__SOURCE MATERIAL__:
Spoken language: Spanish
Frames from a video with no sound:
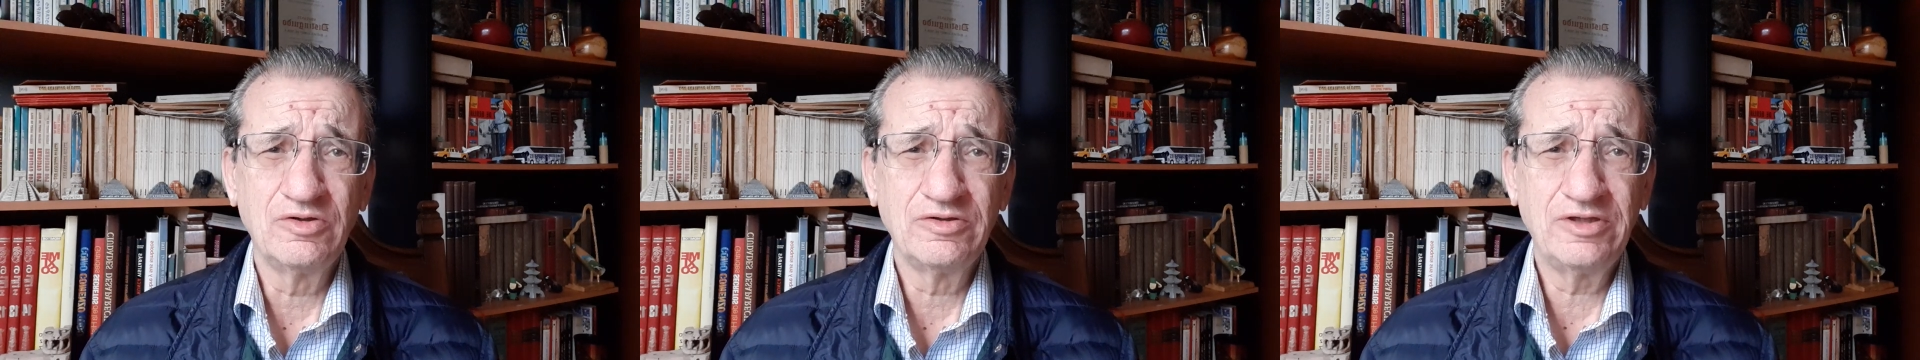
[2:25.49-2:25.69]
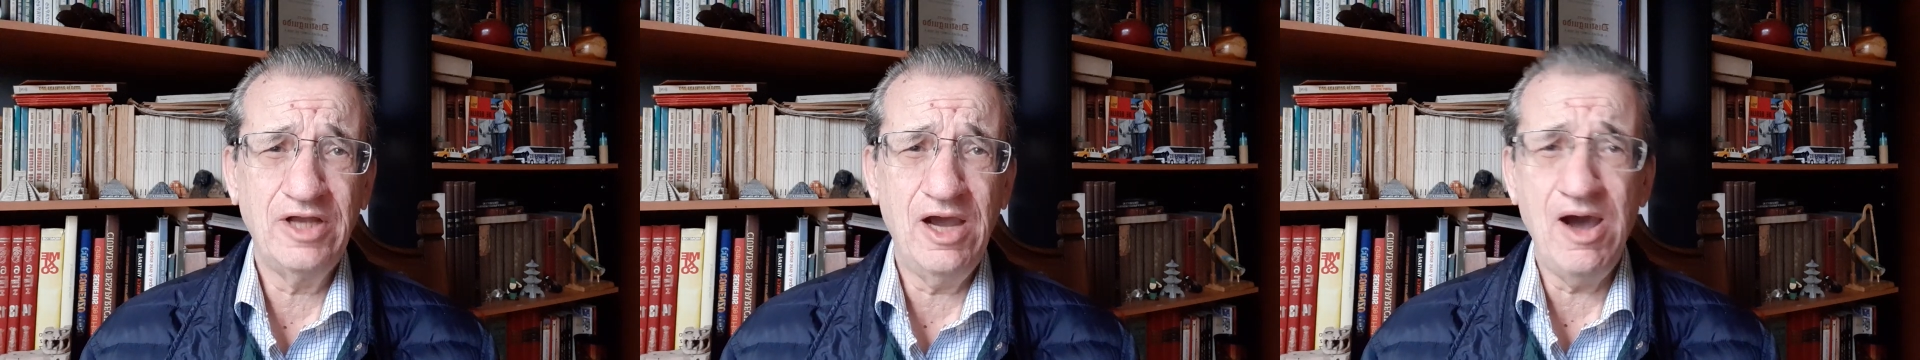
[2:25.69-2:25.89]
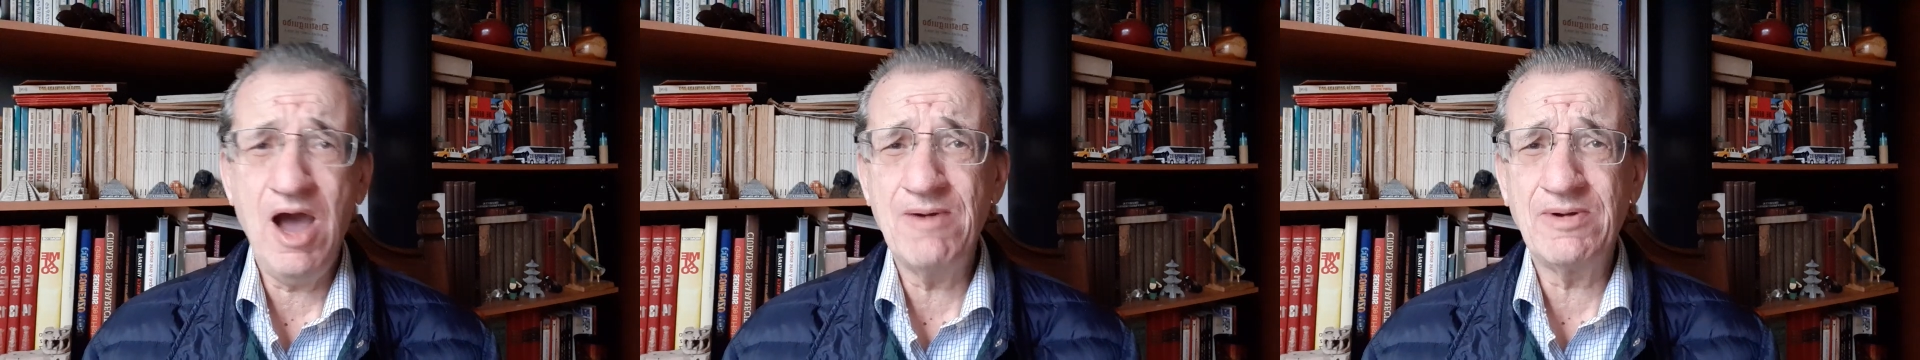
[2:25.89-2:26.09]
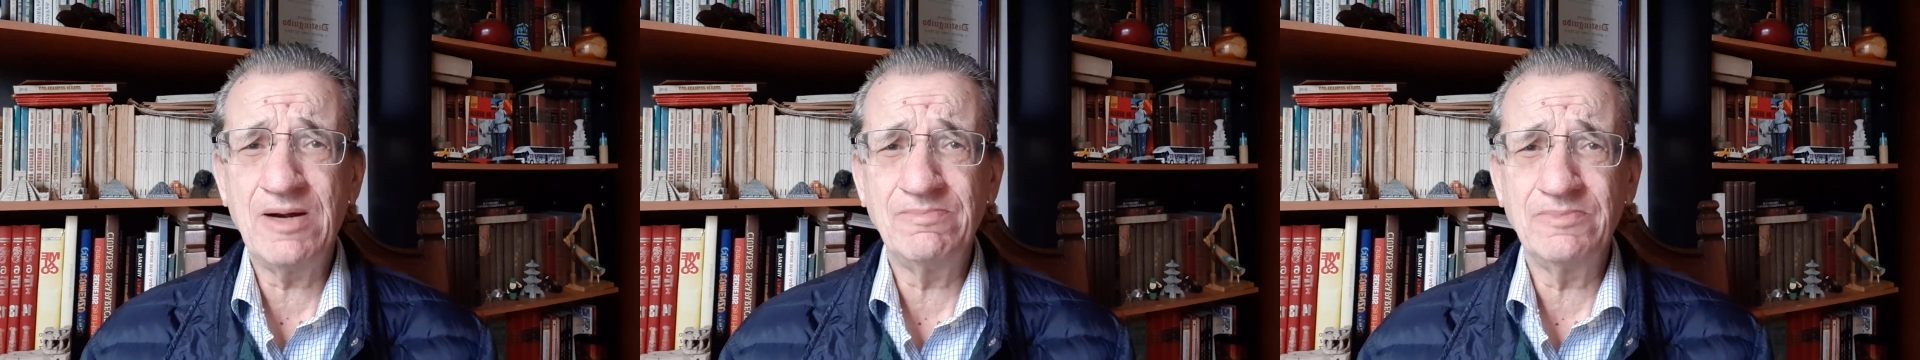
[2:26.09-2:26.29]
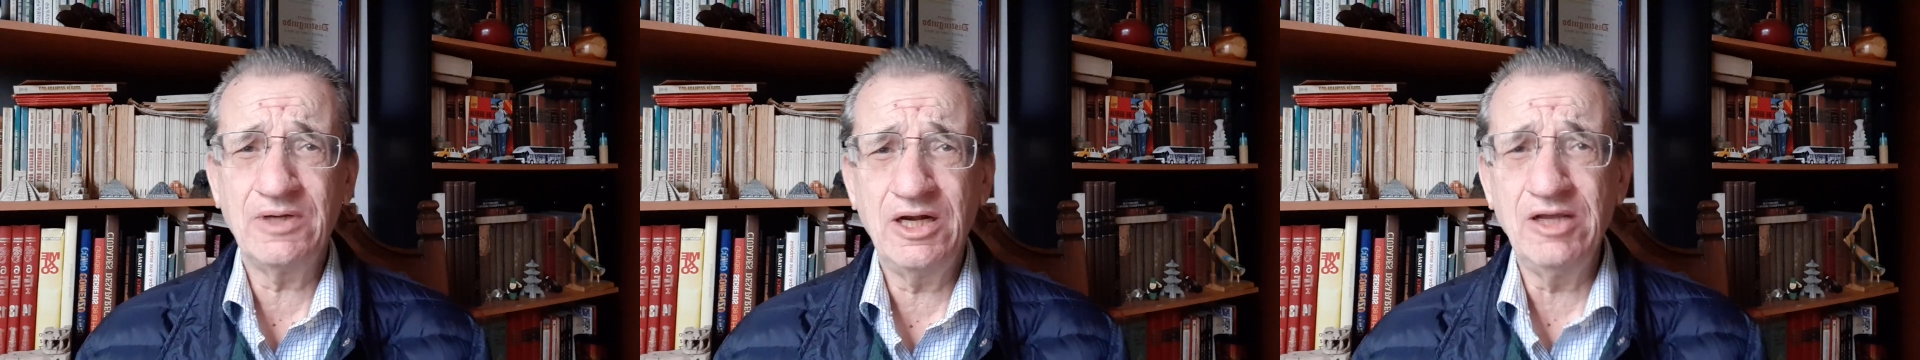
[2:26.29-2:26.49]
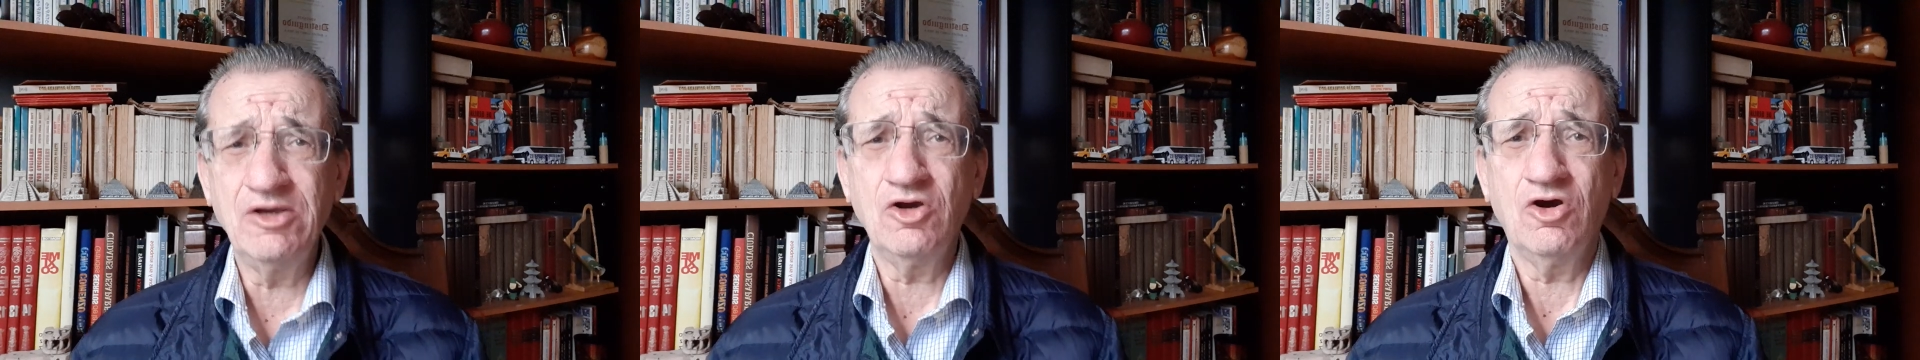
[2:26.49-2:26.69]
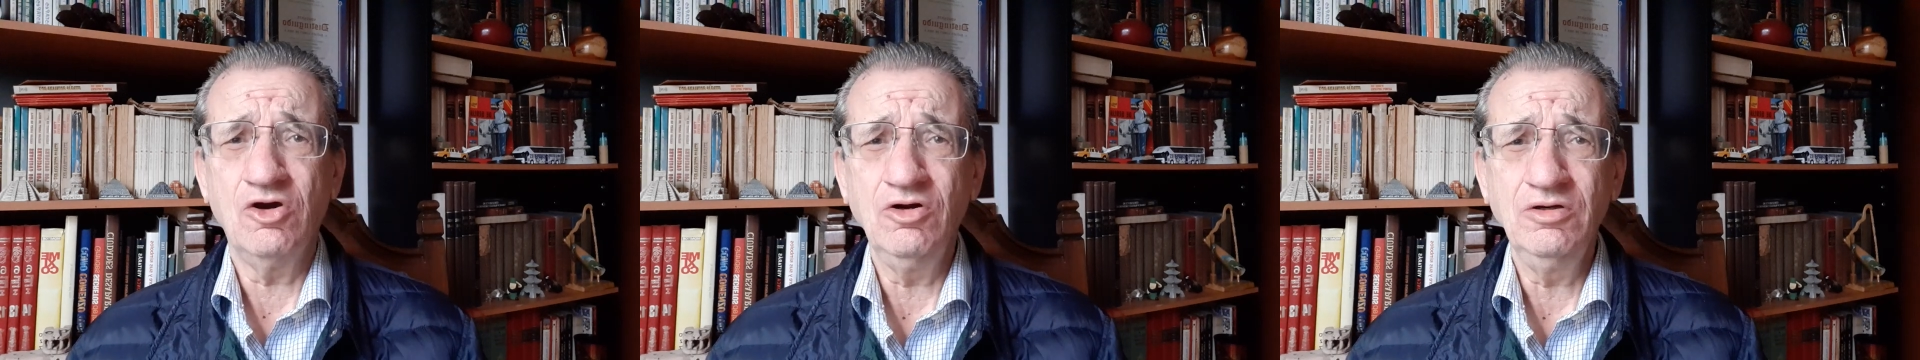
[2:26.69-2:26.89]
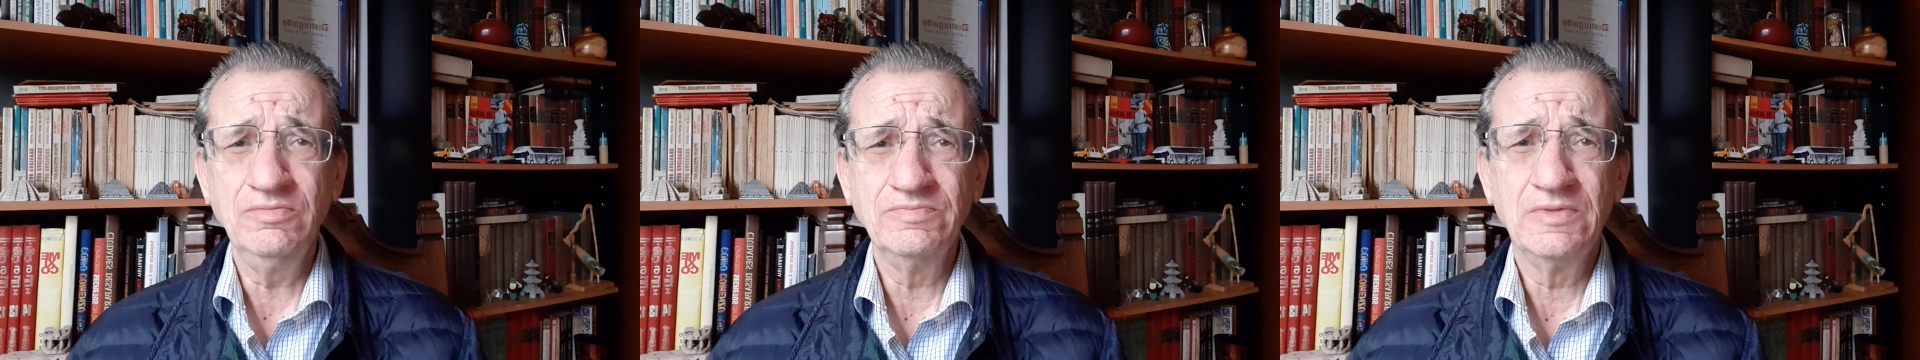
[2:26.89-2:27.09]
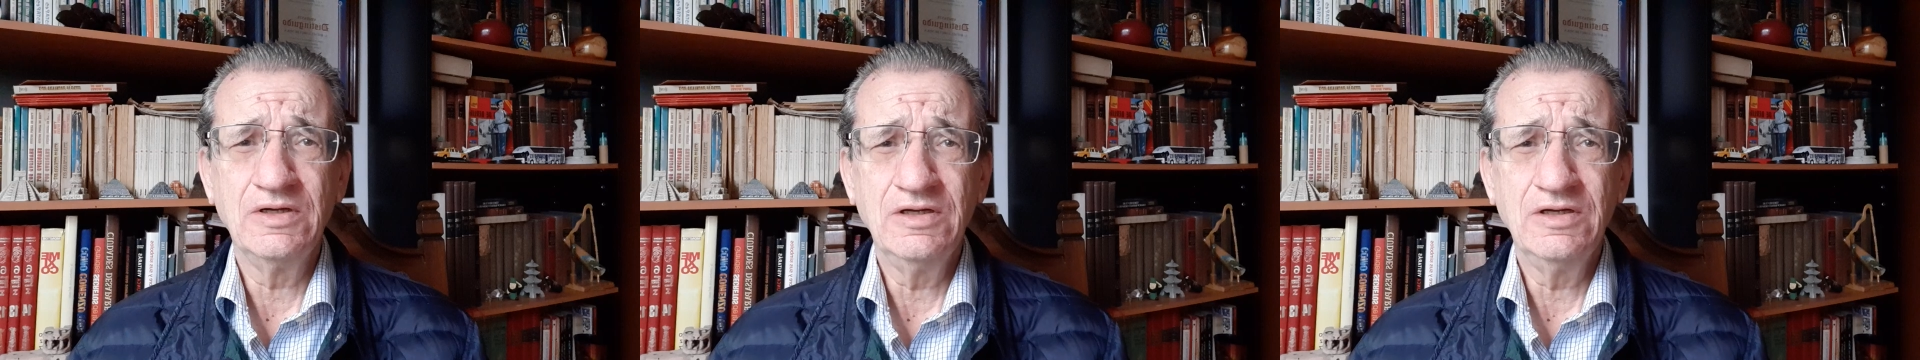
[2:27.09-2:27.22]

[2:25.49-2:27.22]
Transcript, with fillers: de Abraham Lincoln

__TASK ITEM__: Match on "with" and copy out every line of the entries that contains it.

__RESULT OF THE EXERCISE__:
Frames from a video with no sound:
Transcript, with fillers: de Abraham Lincoln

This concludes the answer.